Based on the evidence of active exploitation, CISA has added CVE-2022-44877 to its Known Exploited Vulnerabilities Catalog. The software affected is Control Web Panel (formerly CentOS Web Panel). Multiple sources routinely report the exploitation of publicly-facing applications as one of the top initial infection vectors. The vulnerability added this week could allow a cybercriminal to execute commands via shell metacharacters in the login parameter. Cybercriminals will likely ramp up exploitation efforts of the newly listed vulnerability within the next two weeks. However, we can not rule out the possibility that cybercriminals could switch to other tactics & techniques to gain initial access. We base this assessment on CISA documenting the vulnerabilities in their Exploited Vulnerabilities Catalog and the likelihood that organizations will prioritize remediation of these vulnerabilities.


Threat Actors

Latest Additions to Data Leak Sites

Impacted Industries: All

What You Need To Know:

The Adversary Tactics and Intelligence Team builds a weekly picture of encryption and exfiltration-based data extortion activity by monitoring the information published on dark web extortion sites. This information represents victims who the cybercriminals may have successfully attacked but opted not to negotiate or pay a ransom. However, we can not confirm the validity of the cybercriminals’ claims. Over the past week, monitored threat groups added 30 victims to their leak sites. Eight of those listed are US-based, and six victims are in the UK. The most popular industries were manufacturing, with seven victims; educational services and professional, scientific, and technical services had five victims each. The wholesale trade had three victims.


What We Mean When We Say

Estimates of Likelihood

We use probabilistic language to reflect the Intel Team’s estimates of the likelihood of developments or events because analytical judgments are not certain. Terms like “probably,” “likely,” “very likely,” and “almost certainly” denote a higher than even chance.
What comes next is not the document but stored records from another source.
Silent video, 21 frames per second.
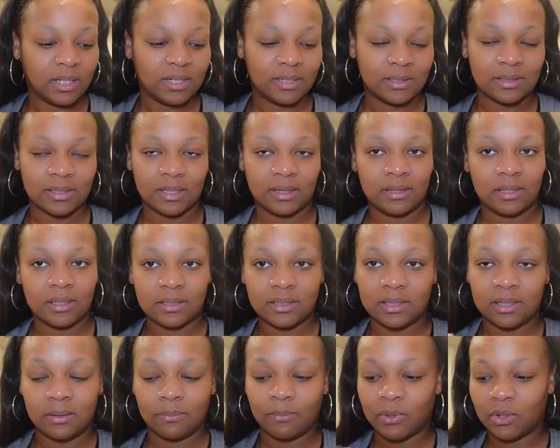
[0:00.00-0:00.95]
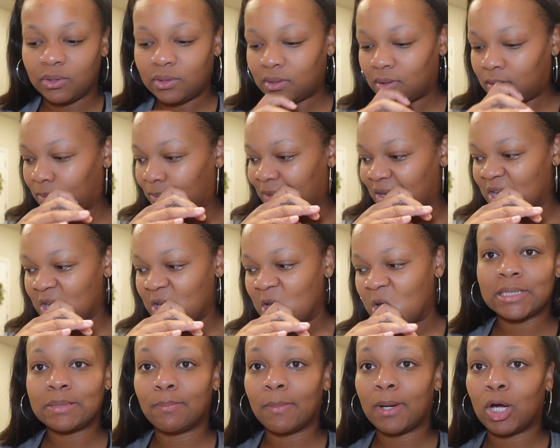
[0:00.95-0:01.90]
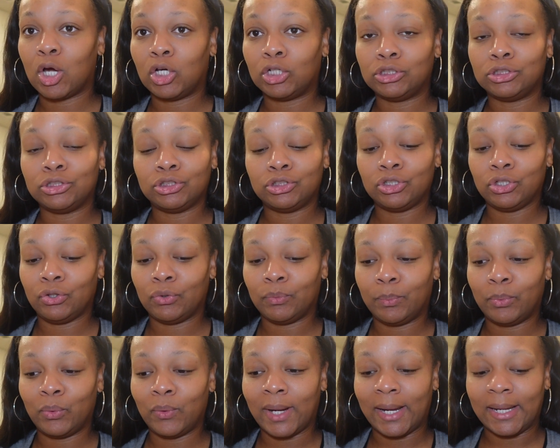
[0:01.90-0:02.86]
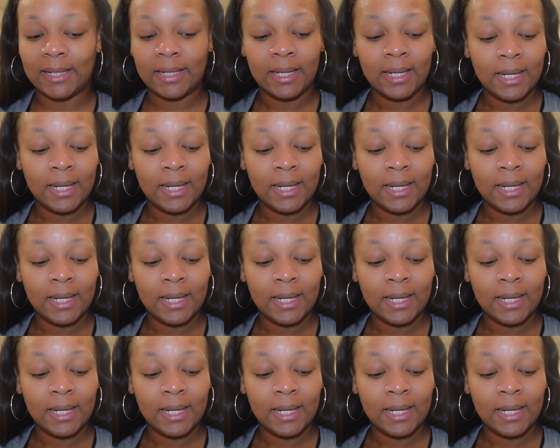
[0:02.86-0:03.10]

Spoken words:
He said this ceremony is gonna be small to the point.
The terms “unlikely” and “remote” imply that an event has a lower than even chance of occurring; they do not imply that it will not. Terms like “might” reflect situations where we are unable to assess the likelihood, usually due to a lack of relevant information, which is sketchy or fragmented. Terms like “we can’t dismiss,” “we can’t rule out,” and “we can’t discount” refer to an unlikely, improbable, or distant event with significant consequences.

Confidence in Assessments

Our assessments and projections are based on data that varies in scope, quality, and source. As a result, we assign our assessments high, moderate, or low levels of confidence, as follows:

  • High confidence indicates that our decisions are based on reliable information and/or that the nature of the problem allows us to make a sound decision. However, a “high confidence” judgment is not a fact or a guarantee, and it still carries the risk of being incorrect.
  • Moderate confidence denotes that the information is credible and plausible, but not of high enough quality or sufficiently corroborated to warrant a higher level of assurance.
  • Low confidence indicates that the information’s credibility and/or plausibility are in doubt, that the information is too fragmented or poorly corroborated to make solid analytic inferences, or that we have serious concerns or problems with the sources.